# Client API Tutorial

This notebook demonstrates how to use the `MedCATTrainerSession` class to interact with the MedCATTrainer API. We'll cover:

1. Setting up a MedCATTrainer session
2. Exploring available resources (users, datasets, models)
3. Creating new resources (datasets, models, users)
4. Creating annotation projects with different approaches
5. Downloading and saving annotations

These steps provide a complete workflow for programmatically managing medical text annotation projects with MedCATTrainer.

<u>__SETUP:__</u>

You need to have [MedCATtrainer service running locally](http://localhost:8001/)

The default credentials when setup is:

```bash
username: admin
password: admin
```

The administrative console can be found here: http://localhost:8001/admin/

Within this admin console is where you can manually interact the the MedCATtrainer program and setup projects




## 1. Setup and Authentication

First, let's import the necessary classes and set up our session:

In [5]:
import os
import json
import sys
sys.path.append('../client')
from mctclient import MedCATTrainerSession, MCTDataset, MCTConceptDB, MCTVocab, MCTModelPack, MCTUser, MCTProject

In [6]:
# Initialize the session

# Set environment variables for authentication, These are default and are optional.
os.environ['MCTRAINER_USERNAME'] = 'admin'
os.environ['MCTRAINER_PASSWORD'] = 'admin'
mct_server = 'http://localhost:8001' # Default server is http://localhost:8001 if not specified
# session = MedCATTrainerSession()

# Initialize the session and change explicit arguements if required.
session = MedCATTrainerSession(server=mct_server, username='admin', password='admin') # Wrapper for the MedCATTrainer API.
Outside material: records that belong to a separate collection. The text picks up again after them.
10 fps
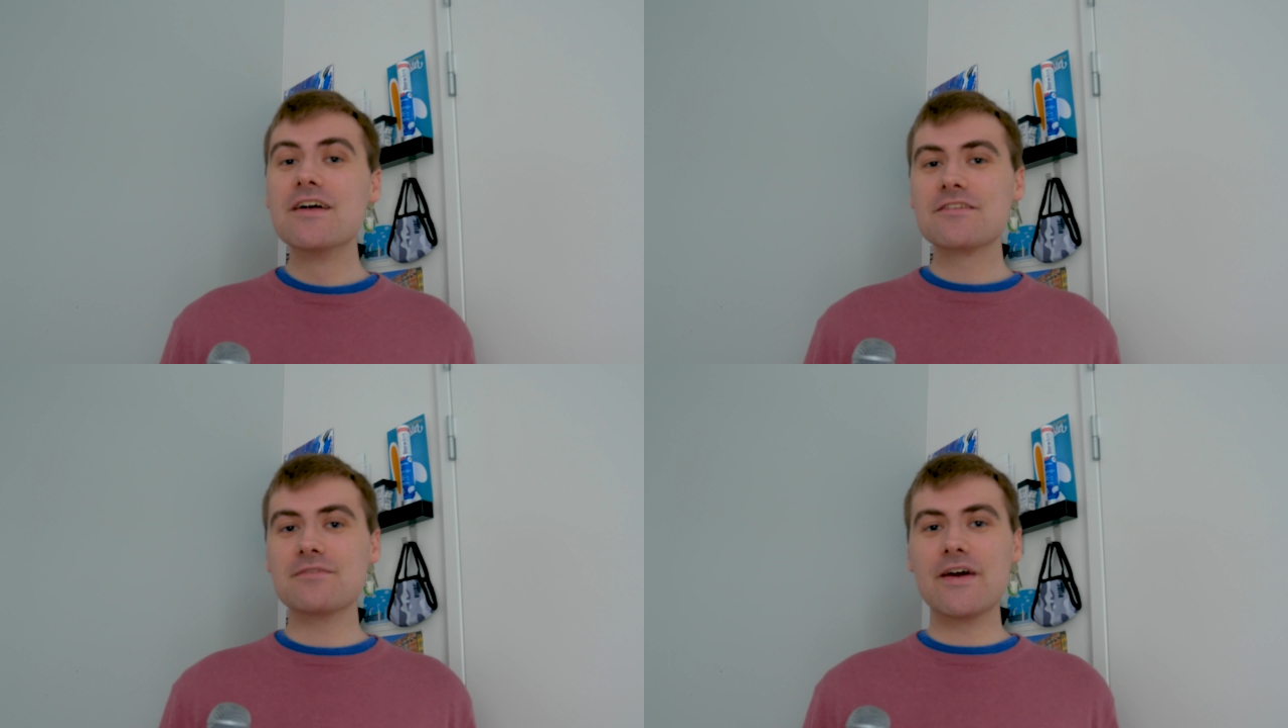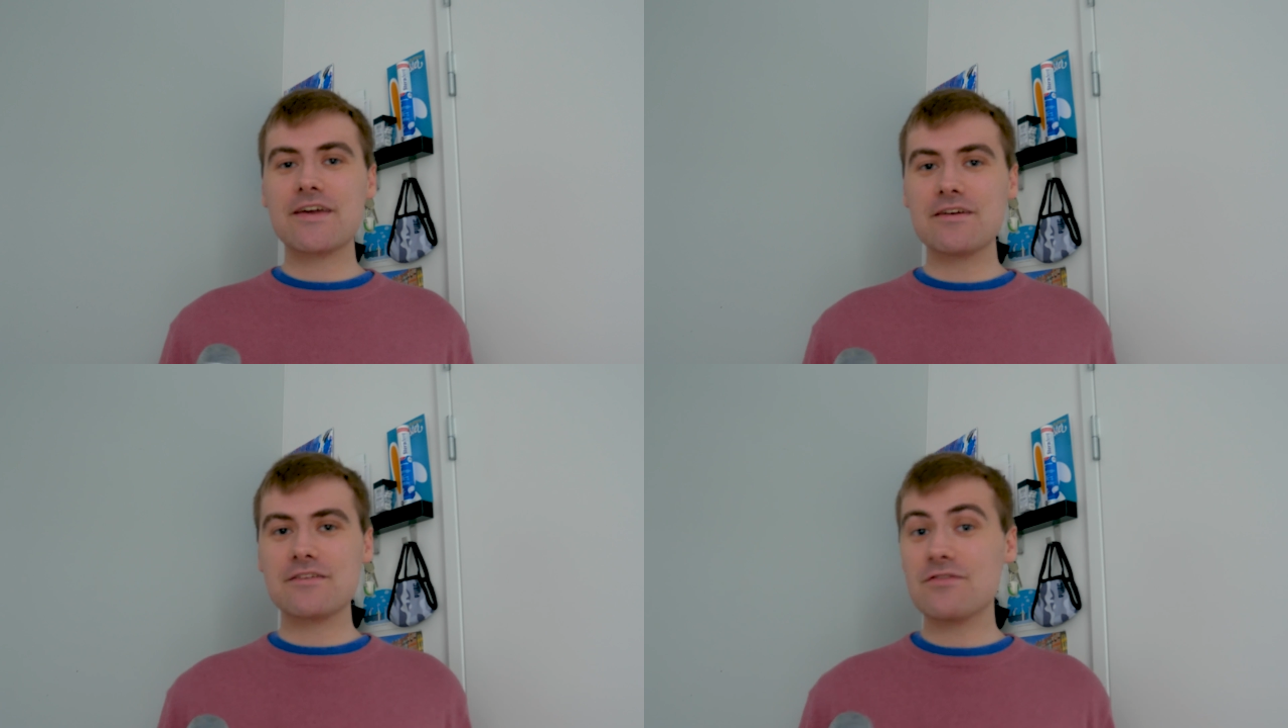to
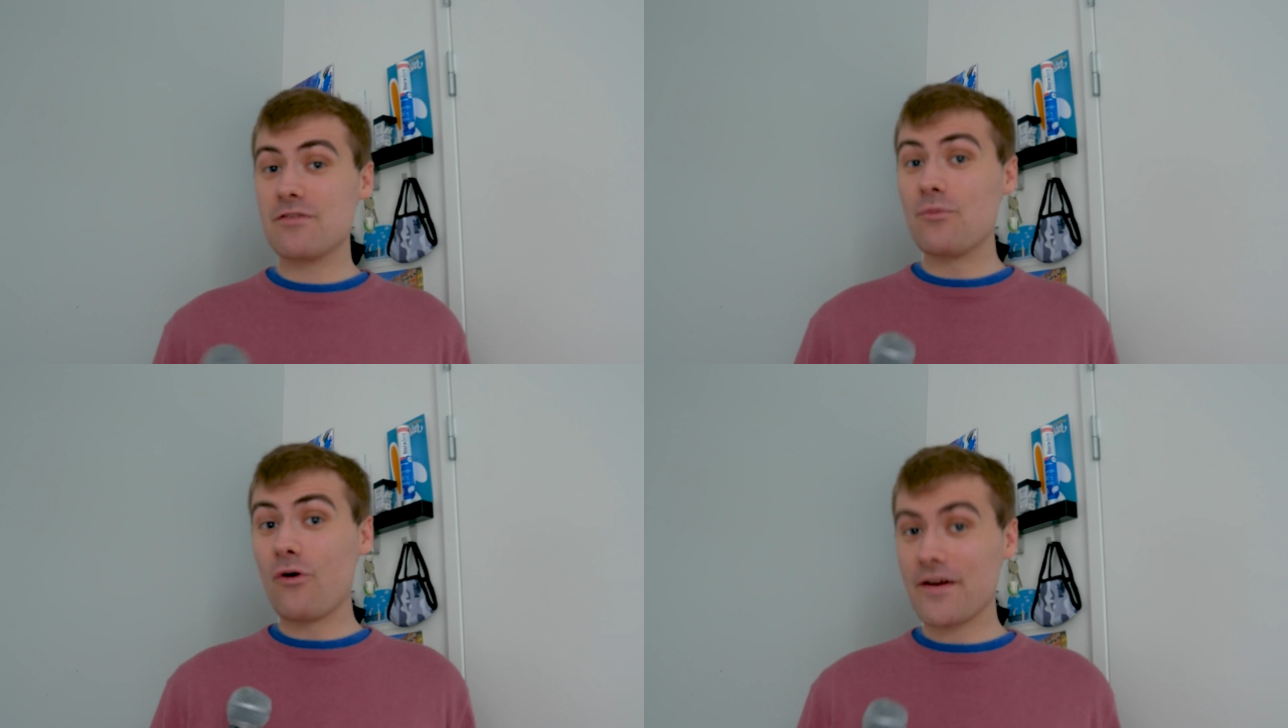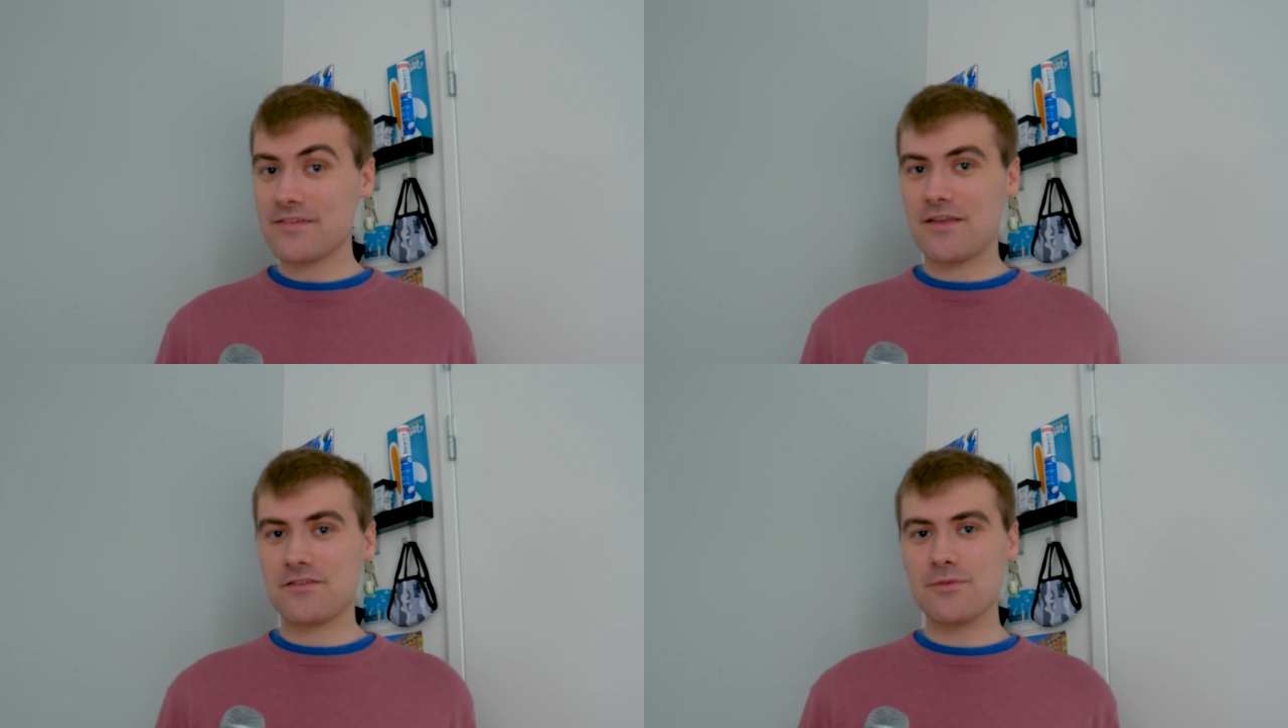make it even more
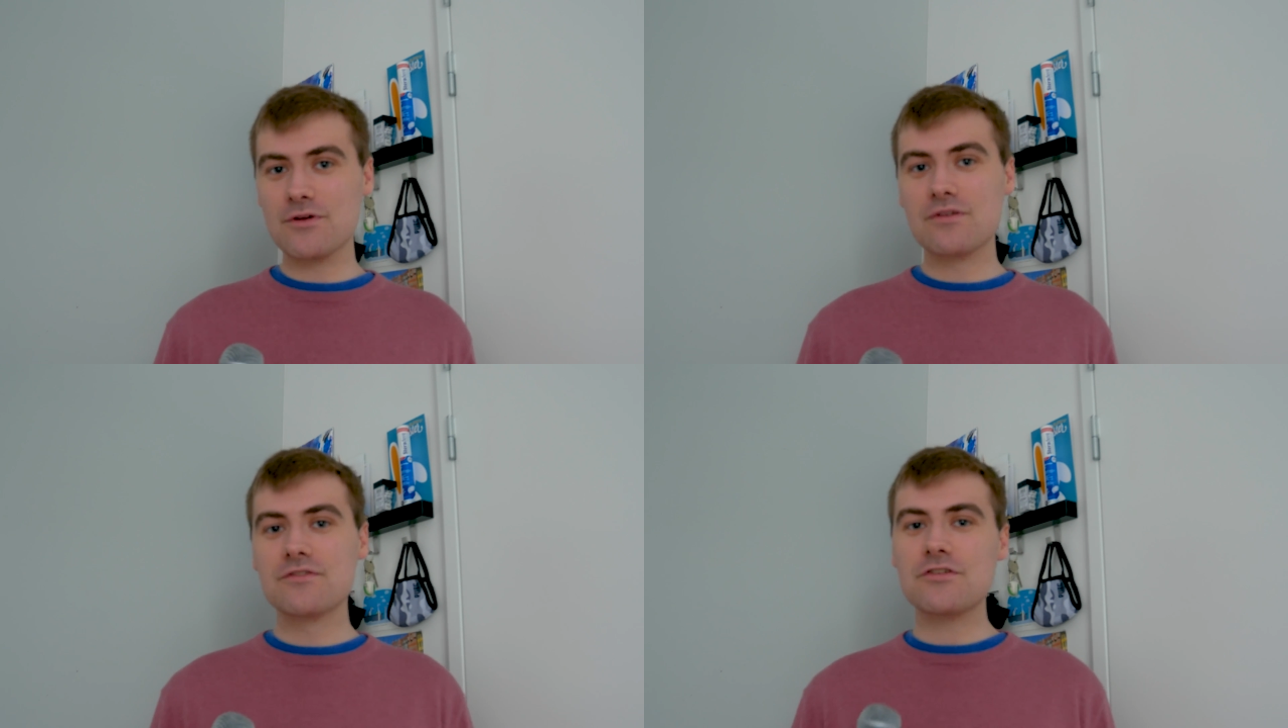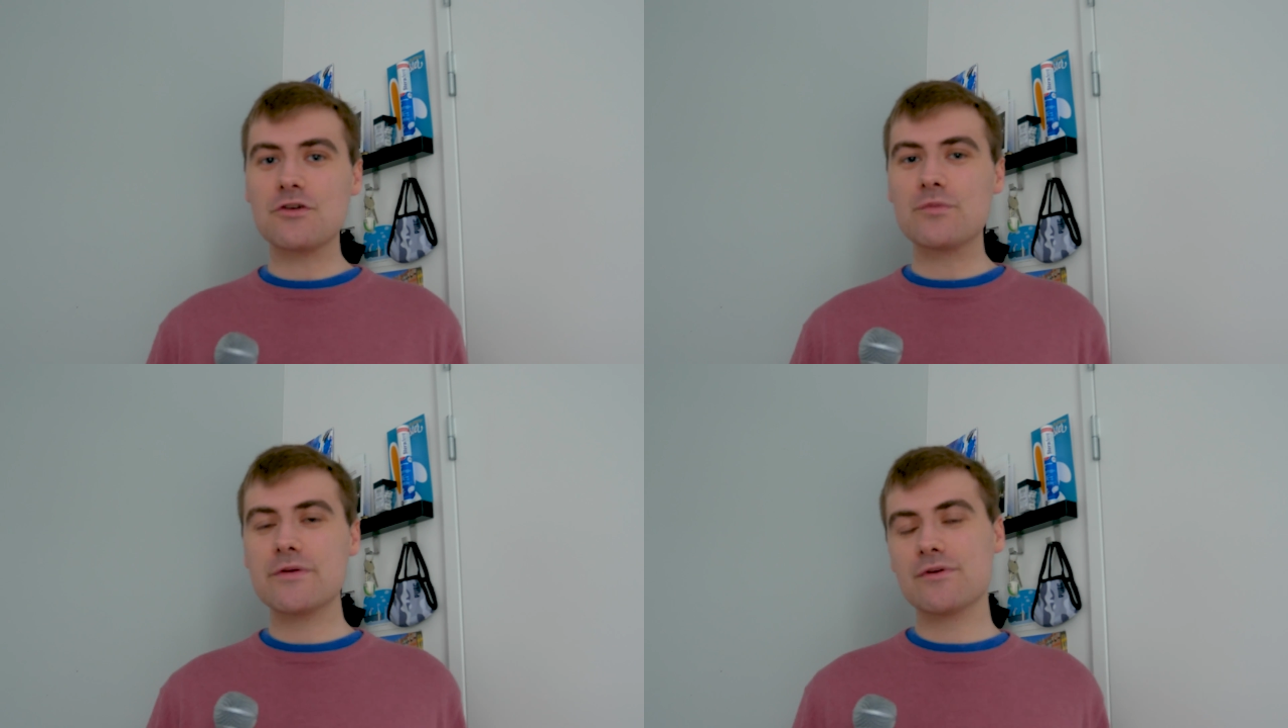accessible
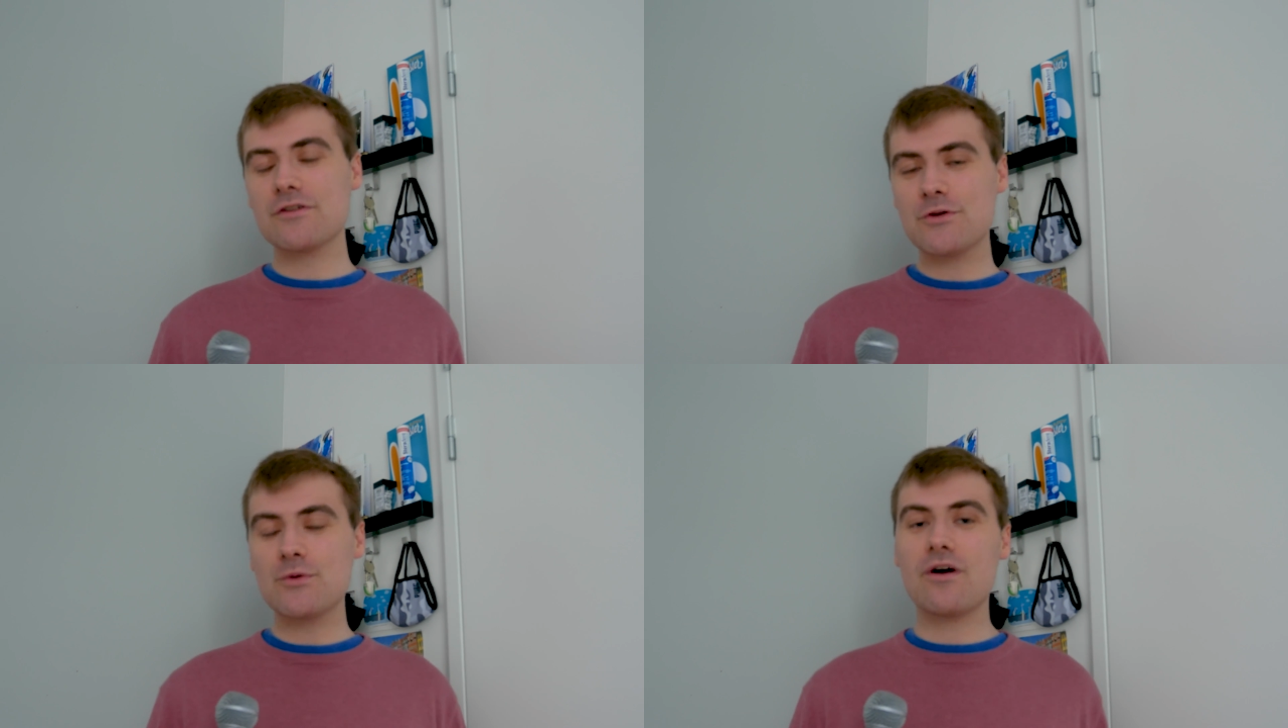to people who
## 2. Explore Available Resources

Let's check what resources are already available in the MedCATTrainer instance:

In [7]:
# Get users
users = session.get_users()
print("Users:")
for user in users:
    print(user)
print()

# Get datasets
datasets = session.get_datasets()
print("Datasets:")
for dataset in datasets:
    print(dataset)
print()

# Get concept databases and vocabularies
concept_dbs, vocabs = session.get_models()
print("Concept DBs:")
for cdb in concept_dbs:
    print(cdb)
print()
print("Vocabularies:")
for vocab in vocabs:
    print(vocab)
print()

# Get modelpacks
model_packs = session.get_model_packs()
print("ModelPacks:")
for model_pack in model_packs:
    print(model_pack)
print()

# Get meta tasks
meta_tasks = session.get_meta_tasks()
print("Meta Tasks:")
for i, task in enumerate(meta_tasks):
    print(f"{i+1} : {task.name}")
print()

# Get relation tasks
rel_tasks = session.get_rel_tasks()
print("Relation Tasks:")
for i, task in enumerate(rel_tasks):
    print(f"{i+1} : {task.name}")

Users:
3 : annotator2
2 : annotator1
1 : admin

Datasets:
1 : Example Dataset 	 http://localhost:8001/media/Example_Dataset.csv
2 : Neurology Notes 	 http://localhost:8001/media/neurology_notes.csv
3 : SG-example-docs 	 http://localhost:8001/media/sg-sample-docs.csv

Concept DBs:
1 : umls_cdb 	 http://localhost:8001/media/cdb.dat
2 : snomed_cdb 	 http://localhost:8001/media/snomed-cdb.dat
3 : snomed_2022_modelpack_CDB 	 http://localhost:8001/media/Users/k1897038/projects/MedCATtrainer/webapp/api/media/20230227__kch_gstt_trained_model_494c3717f637bb89/cdb.dat
8 : medcat_full_pack_CDB 	 http://localhost:8001/media/Users/k1897038/projects/MedCATtrainer/webapp/api/media/medcat_model_pack_u3fB9G5/cdb.dat
12 : snomed-2023-bert-metacats_CDB 	 http://localhost:8001/media/Users/k1897038/projects/MedCATtrainer/webapp/api/media/20230227__kch_gstt_trained_model_bert_metacats_138689a7bb83cb0a/cdb.dat
13 : de_id_modelpack_CDB 	 http://localhost:8001/media/Users/k1897038/projects/MedCATtrainer/webapp

## 3. Upload new resources to MedCATtrainer

Before we create a project we need to create and upload all the required resources. We'll start with a dataset:


In [None]:
# Create a new dataset to be annotated.
neurology_dataset = session.create_dataset(
    name="Neurology Notes",  # Names must be unique
    dataset_file="./example_data/neuro.csv"  # This csv should have atleast these 2 columns. ["name", "text"]
)
print(f"Created dataset: {neurology_dataset}")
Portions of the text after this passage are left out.